Upon reaching the line that contains "[6:53.84-6:54.84]" in the records below, begin repeating every line exactly through the last one, skipping pictures.

[Dataset entries]
----------------

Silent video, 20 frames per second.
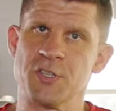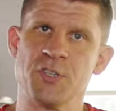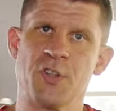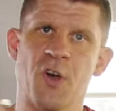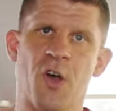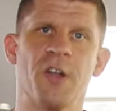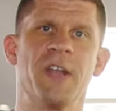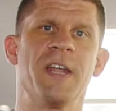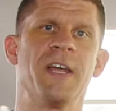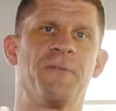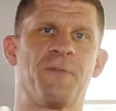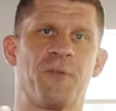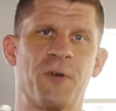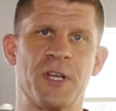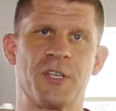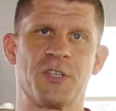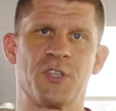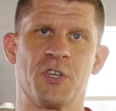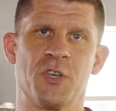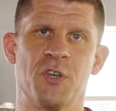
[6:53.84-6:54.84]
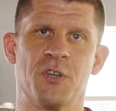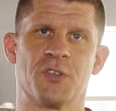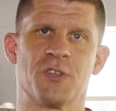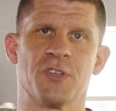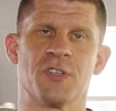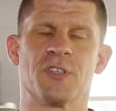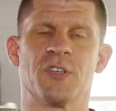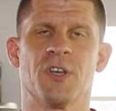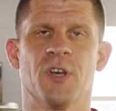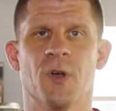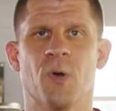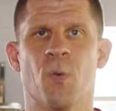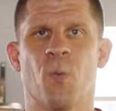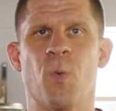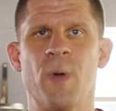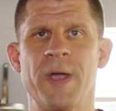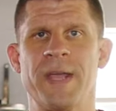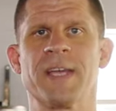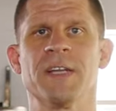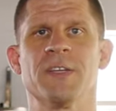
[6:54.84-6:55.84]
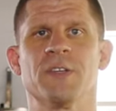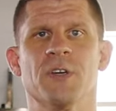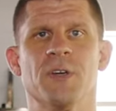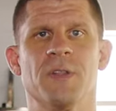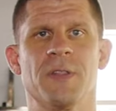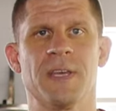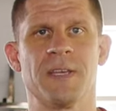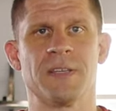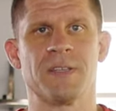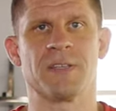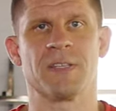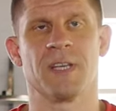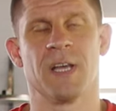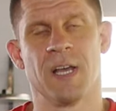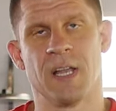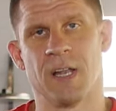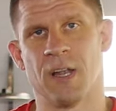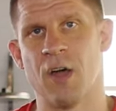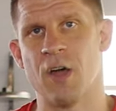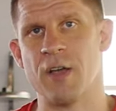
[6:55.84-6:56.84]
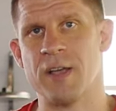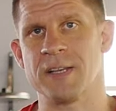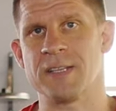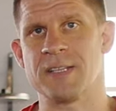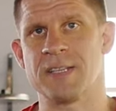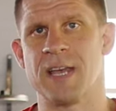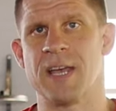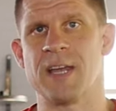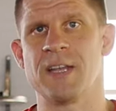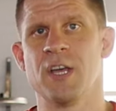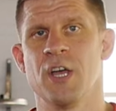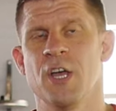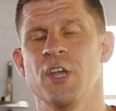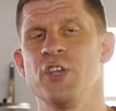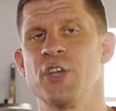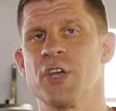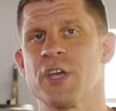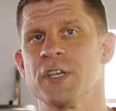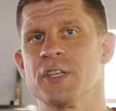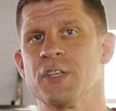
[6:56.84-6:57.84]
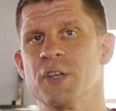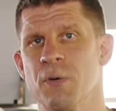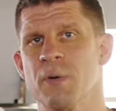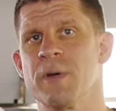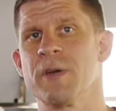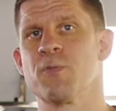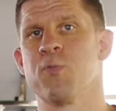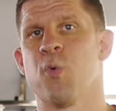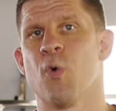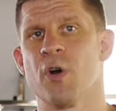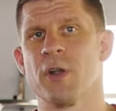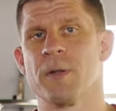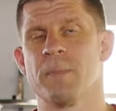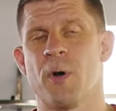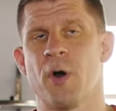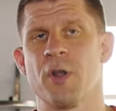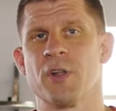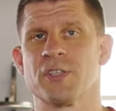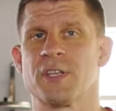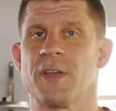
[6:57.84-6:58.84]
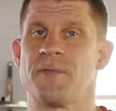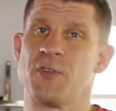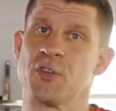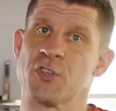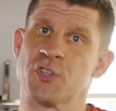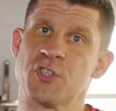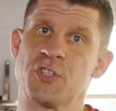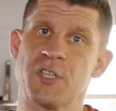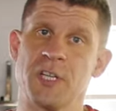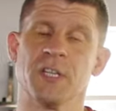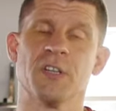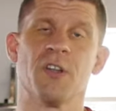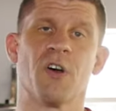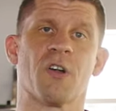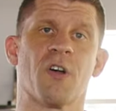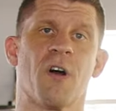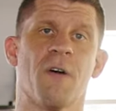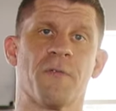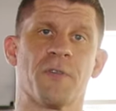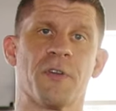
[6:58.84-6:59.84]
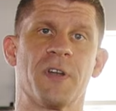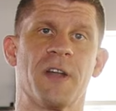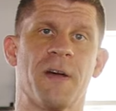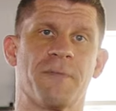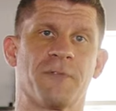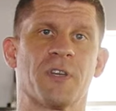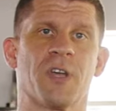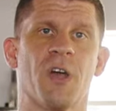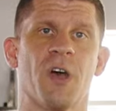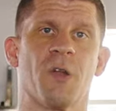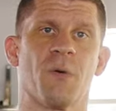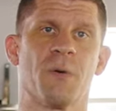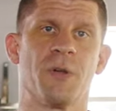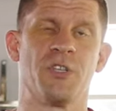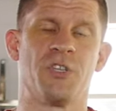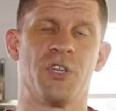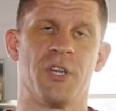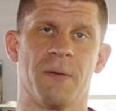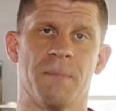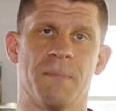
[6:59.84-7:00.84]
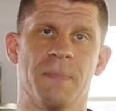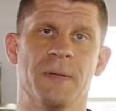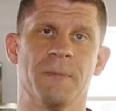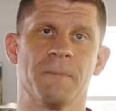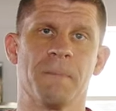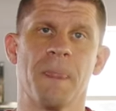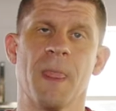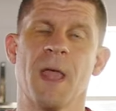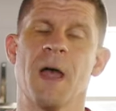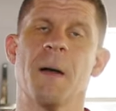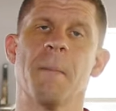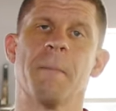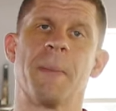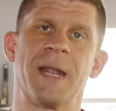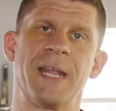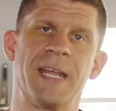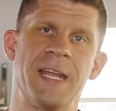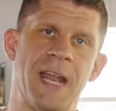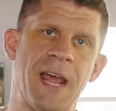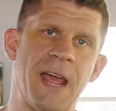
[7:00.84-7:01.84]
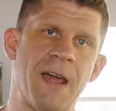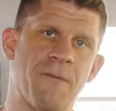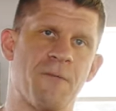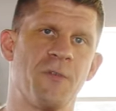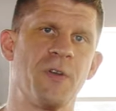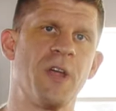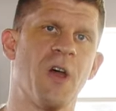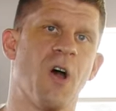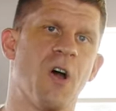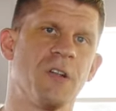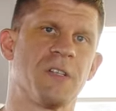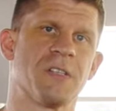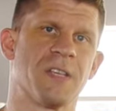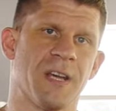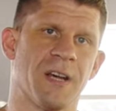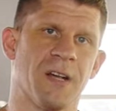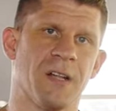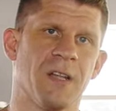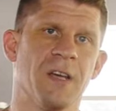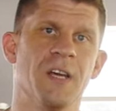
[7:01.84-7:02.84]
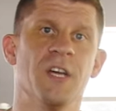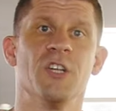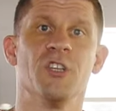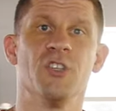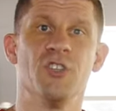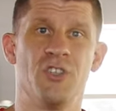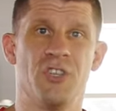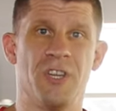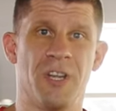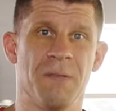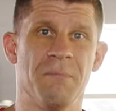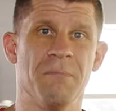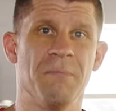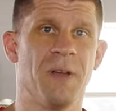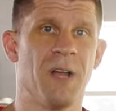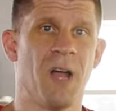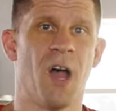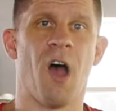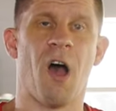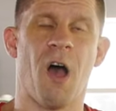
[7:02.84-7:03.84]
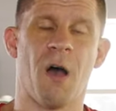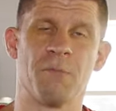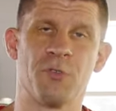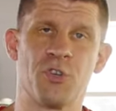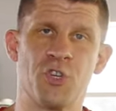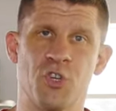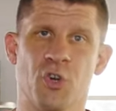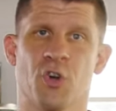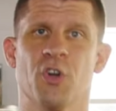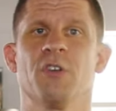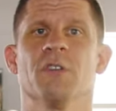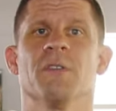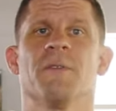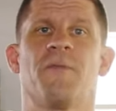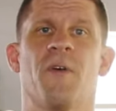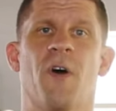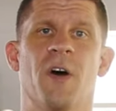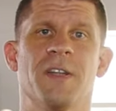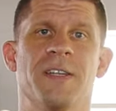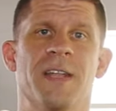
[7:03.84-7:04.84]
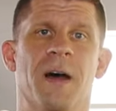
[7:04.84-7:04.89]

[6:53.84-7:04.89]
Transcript: no need for excuses. We can do this. Like I said, you can do it with water bottles if you're still not confident enough to go to a gym. But in every hotel gym, I'm sure you'll find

----------------

## Solution to the exercise
[6:53.84-6:54.84]
[6:54.84-6:55.84]
[6:55.84-6:56.84]
[6:56.84-6:57.84]
[6:57.84-6:58.84]
[6:58.84-6:59.84]
[6:59.84-7:00.84]
[7:00.84-7:01.84]
[7:01.84-7:02.84]
[7:02.84-7:03.84]
[7:03.84-7:04.84]
[7:04.84-7:04.89]

[6:53.84-7:04.89]
Transcript: no need for excuses. We can do this. Like I said, you can do it with water bottles if you're still not confident enough to go to a gym. But in every hotel gym, I'm sure you'll find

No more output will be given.